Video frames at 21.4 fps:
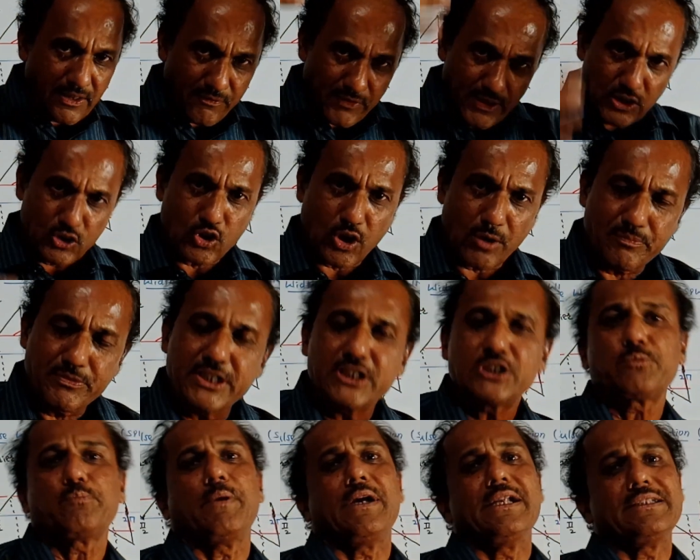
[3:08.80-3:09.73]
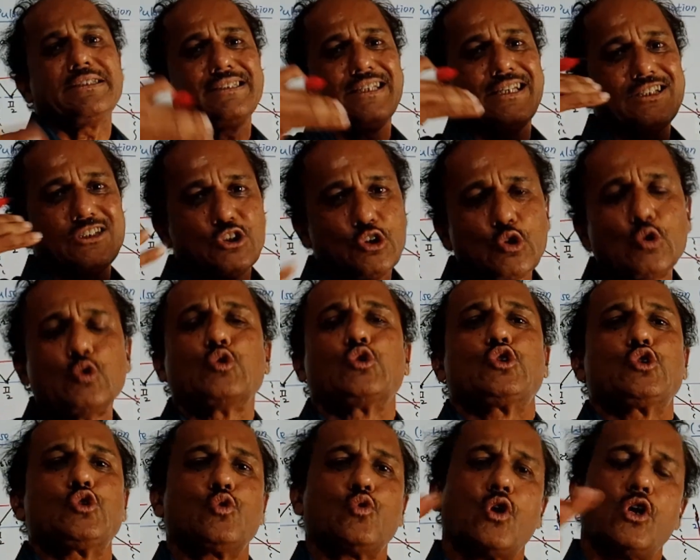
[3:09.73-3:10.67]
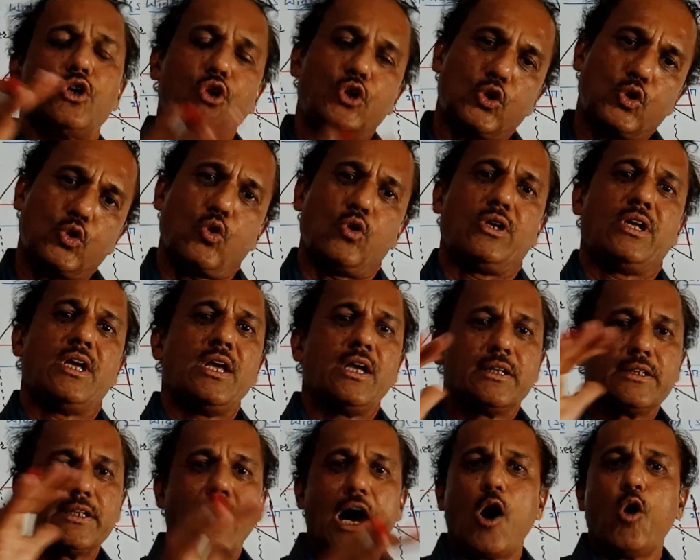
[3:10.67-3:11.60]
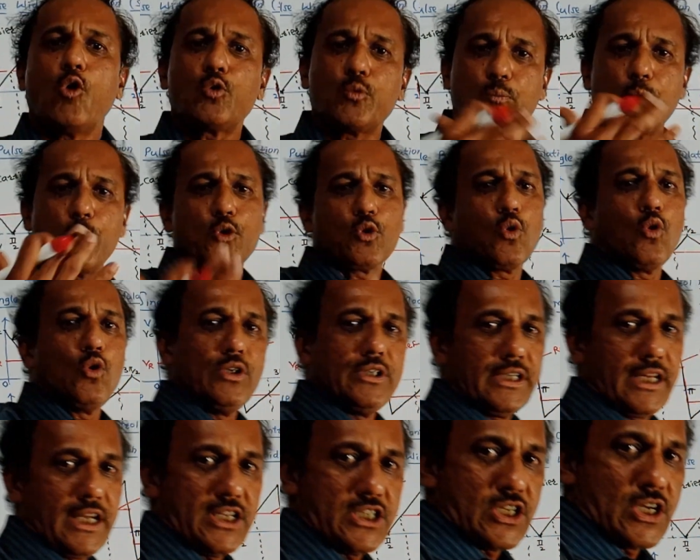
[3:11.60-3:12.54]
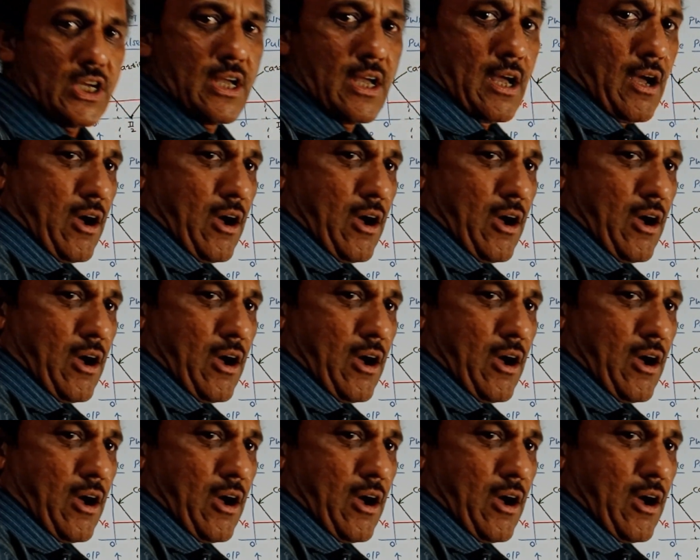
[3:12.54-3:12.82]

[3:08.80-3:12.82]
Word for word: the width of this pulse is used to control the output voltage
= = = = =
§ **YOUR ASSIGNMENT**:
A verbatim copy of every record is to be produced, and pictures are to be excluded from it.

§ **TASK OUTPUT**:
Video frames at 21.4 fps:
[3:08.80-3:09.73]
[3:09.73-3:10.67]
[3:10.67-3:11.60]
[3:11.60-3:12.54]
[3:12.54-3:12.82]

[3:08.80-3:12.82]
Word for word: the width of this pulse is used to control the output voltage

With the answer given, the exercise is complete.